TASK DIRECTIONS: In the entries below, how many lines include "frames"? Reply with the number and nothing more.

--- DATA FOR THE TASK Enclosed Below ---

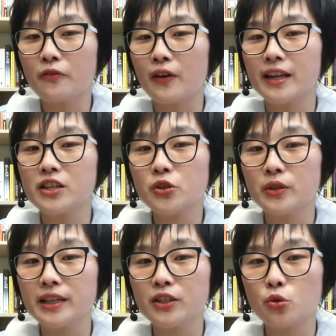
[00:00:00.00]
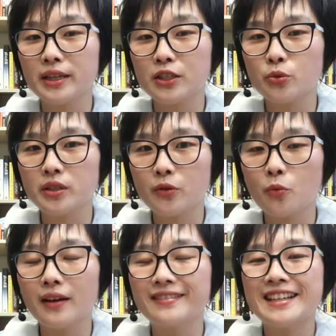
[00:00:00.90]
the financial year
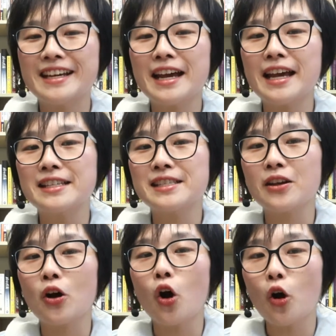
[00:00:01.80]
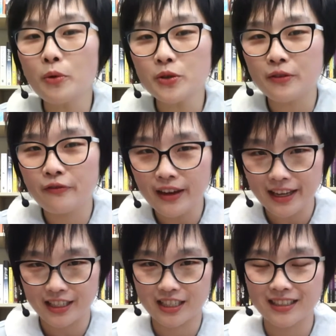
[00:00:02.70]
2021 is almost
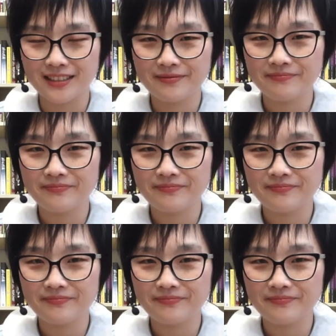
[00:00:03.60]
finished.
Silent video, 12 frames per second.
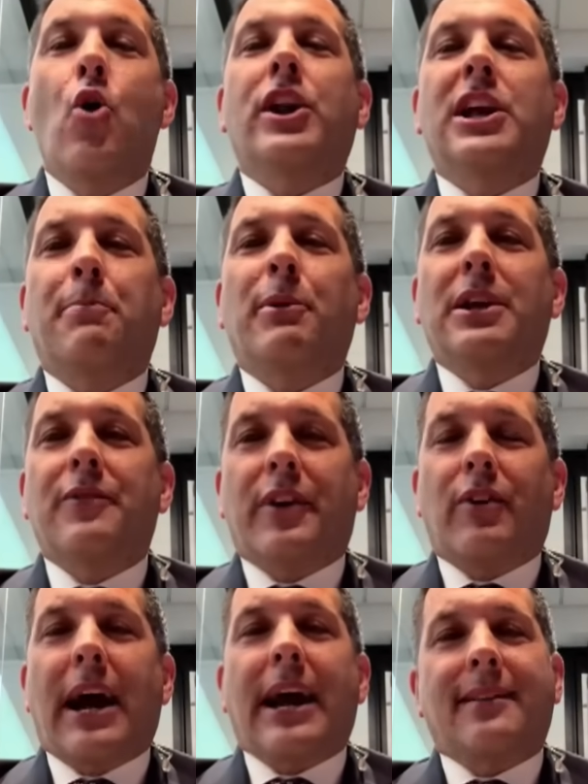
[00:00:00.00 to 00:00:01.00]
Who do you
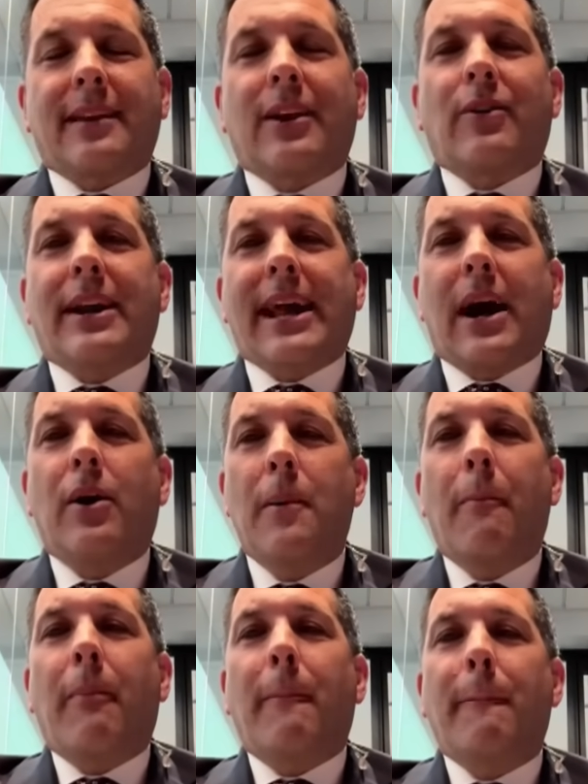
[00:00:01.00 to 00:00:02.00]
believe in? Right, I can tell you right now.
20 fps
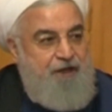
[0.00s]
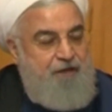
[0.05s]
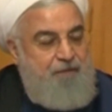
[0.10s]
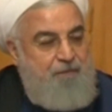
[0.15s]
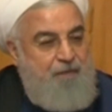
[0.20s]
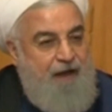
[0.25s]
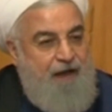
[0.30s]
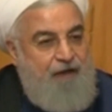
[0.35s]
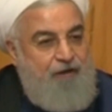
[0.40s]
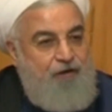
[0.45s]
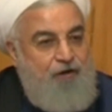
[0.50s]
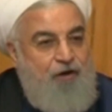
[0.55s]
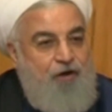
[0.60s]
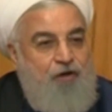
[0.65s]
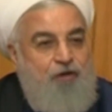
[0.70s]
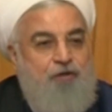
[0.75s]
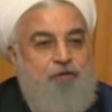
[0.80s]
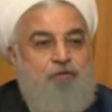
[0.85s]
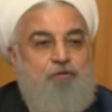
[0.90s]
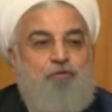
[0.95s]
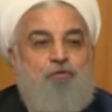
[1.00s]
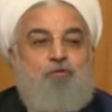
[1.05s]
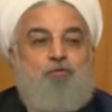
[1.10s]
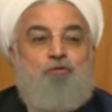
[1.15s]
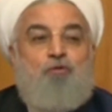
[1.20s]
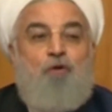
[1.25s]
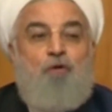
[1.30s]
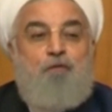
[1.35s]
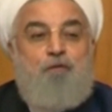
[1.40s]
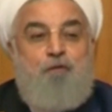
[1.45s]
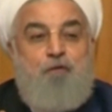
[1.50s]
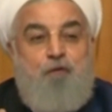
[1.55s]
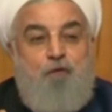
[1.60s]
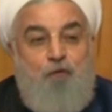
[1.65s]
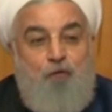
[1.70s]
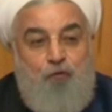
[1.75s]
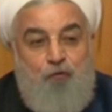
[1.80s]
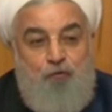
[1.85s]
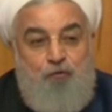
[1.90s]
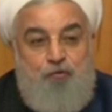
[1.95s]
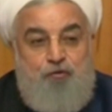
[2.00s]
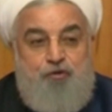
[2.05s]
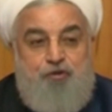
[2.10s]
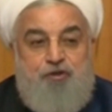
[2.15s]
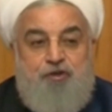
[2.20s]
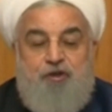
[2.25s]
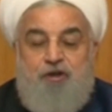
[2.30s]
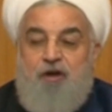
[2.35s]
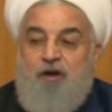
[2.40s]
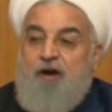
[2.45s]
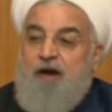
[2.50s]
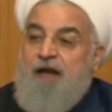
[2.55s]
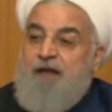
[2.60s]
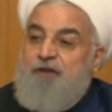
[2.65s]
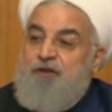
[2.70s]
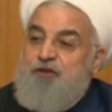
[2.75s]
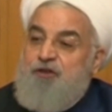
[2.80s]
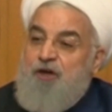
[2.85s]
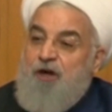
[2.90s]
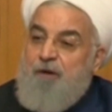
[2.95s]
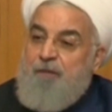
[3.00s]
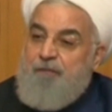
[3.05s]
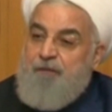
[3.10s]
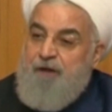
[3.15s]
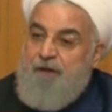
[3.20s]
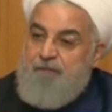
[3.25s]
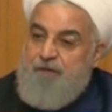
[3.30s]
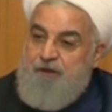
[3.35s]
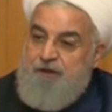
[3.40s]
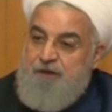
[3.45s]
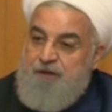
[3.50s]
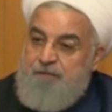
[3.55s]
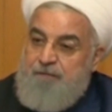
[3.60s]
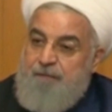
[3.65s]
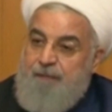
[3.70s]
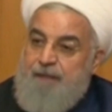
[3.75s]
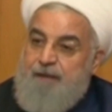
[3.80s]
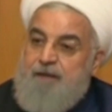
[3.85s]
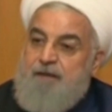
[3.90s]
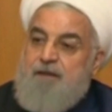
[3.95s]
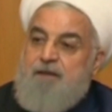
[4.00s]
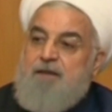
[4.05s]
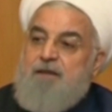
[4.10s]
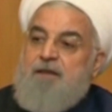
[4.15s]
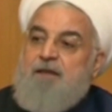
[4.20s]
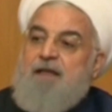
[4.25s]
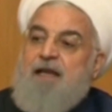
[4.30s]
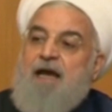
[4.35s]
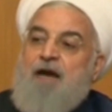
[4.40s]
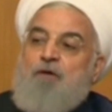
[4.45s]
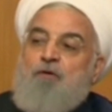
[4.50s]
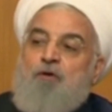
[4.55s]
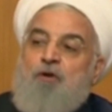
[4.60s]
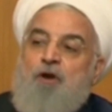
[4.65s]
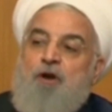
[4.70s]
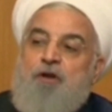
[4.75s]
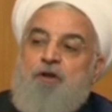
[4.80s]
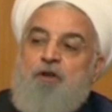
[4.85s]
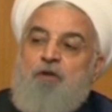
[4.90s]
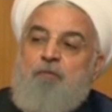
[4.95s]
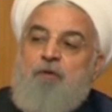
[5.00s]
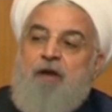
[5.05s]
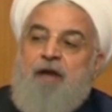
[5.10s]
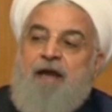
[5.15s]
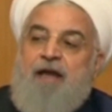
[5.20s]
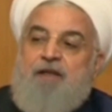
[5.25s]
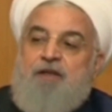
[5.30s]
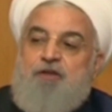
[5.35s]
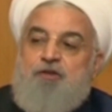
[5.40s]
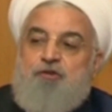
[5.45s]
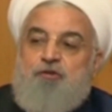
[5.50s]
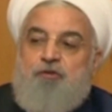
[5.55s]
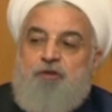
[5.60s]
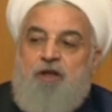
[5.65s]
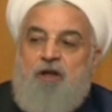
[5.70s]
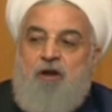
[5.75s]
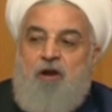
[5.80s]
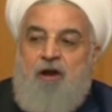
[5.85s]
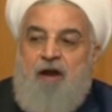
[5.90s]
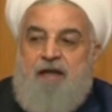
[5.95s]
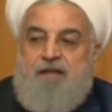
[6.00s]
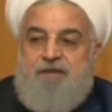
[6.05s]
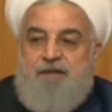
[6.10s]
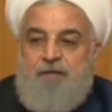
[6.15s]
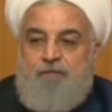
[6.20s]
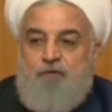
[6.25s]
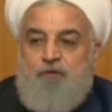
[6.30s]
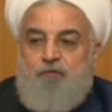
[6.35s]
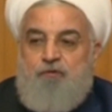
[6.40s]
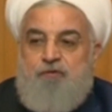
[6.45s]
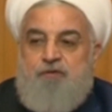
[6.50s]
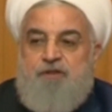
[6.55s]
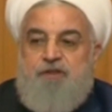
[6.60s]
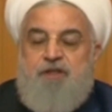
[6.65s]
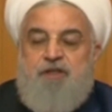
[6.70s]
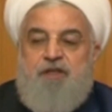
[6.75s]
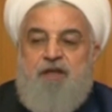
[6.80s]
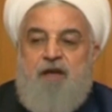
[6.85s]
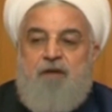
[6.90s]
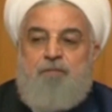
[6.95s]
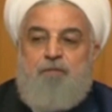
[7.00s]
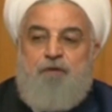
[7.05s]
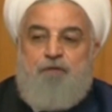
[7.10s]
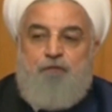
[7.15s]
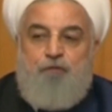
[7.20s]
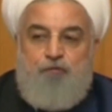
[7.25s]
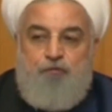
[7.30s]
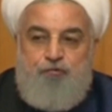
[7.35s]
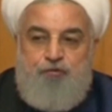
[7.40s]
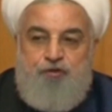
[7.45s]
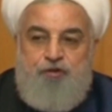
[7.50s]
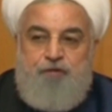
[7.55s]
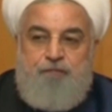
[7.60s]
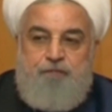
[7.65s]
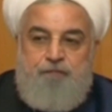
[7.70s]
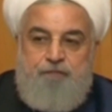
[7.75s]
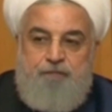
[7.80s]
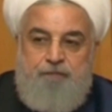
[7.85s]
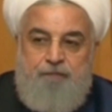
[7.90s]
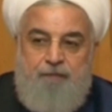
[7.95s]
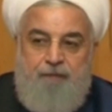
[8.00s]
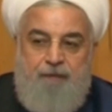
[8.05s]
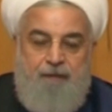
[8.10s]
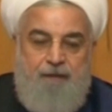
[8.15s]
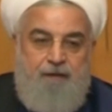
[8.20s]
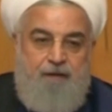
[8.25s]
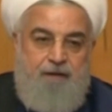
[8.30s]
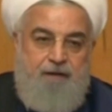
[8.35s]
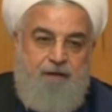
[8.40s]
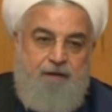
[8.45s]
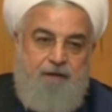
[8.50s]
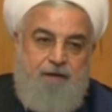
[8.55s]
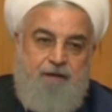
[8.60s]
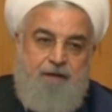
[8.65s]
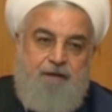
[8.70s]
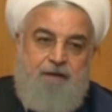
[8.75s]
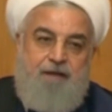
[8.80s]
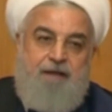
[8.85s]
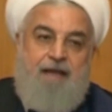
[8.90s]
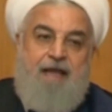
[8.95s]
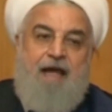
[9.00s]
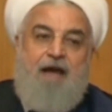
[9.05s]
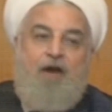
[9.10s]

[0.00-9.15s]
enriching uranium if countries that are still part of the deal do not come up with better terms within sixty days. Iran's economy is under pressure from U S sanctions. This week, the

--- End of Enclosed DATA FOR THE TASK ---
--- DATA FOR THE TASK Enclosed Below ---

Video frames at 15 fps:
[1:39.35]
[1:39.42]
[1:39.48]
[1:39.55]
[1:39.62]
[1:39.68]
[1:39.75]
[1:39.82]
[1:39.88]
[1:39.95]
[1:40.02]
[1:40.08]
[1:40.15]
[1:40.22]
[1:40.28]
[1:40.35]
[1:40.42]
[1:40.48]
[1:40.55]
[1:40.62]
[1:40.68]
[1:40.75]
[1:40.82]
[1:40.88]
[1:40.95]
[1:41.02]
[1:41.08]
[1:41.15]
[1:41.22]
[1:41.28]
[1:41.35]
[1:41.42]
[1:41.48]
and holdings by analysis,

--- End of Enclosed DATA FOR THE TASK ---

RESULT FOR THIS TASK: 2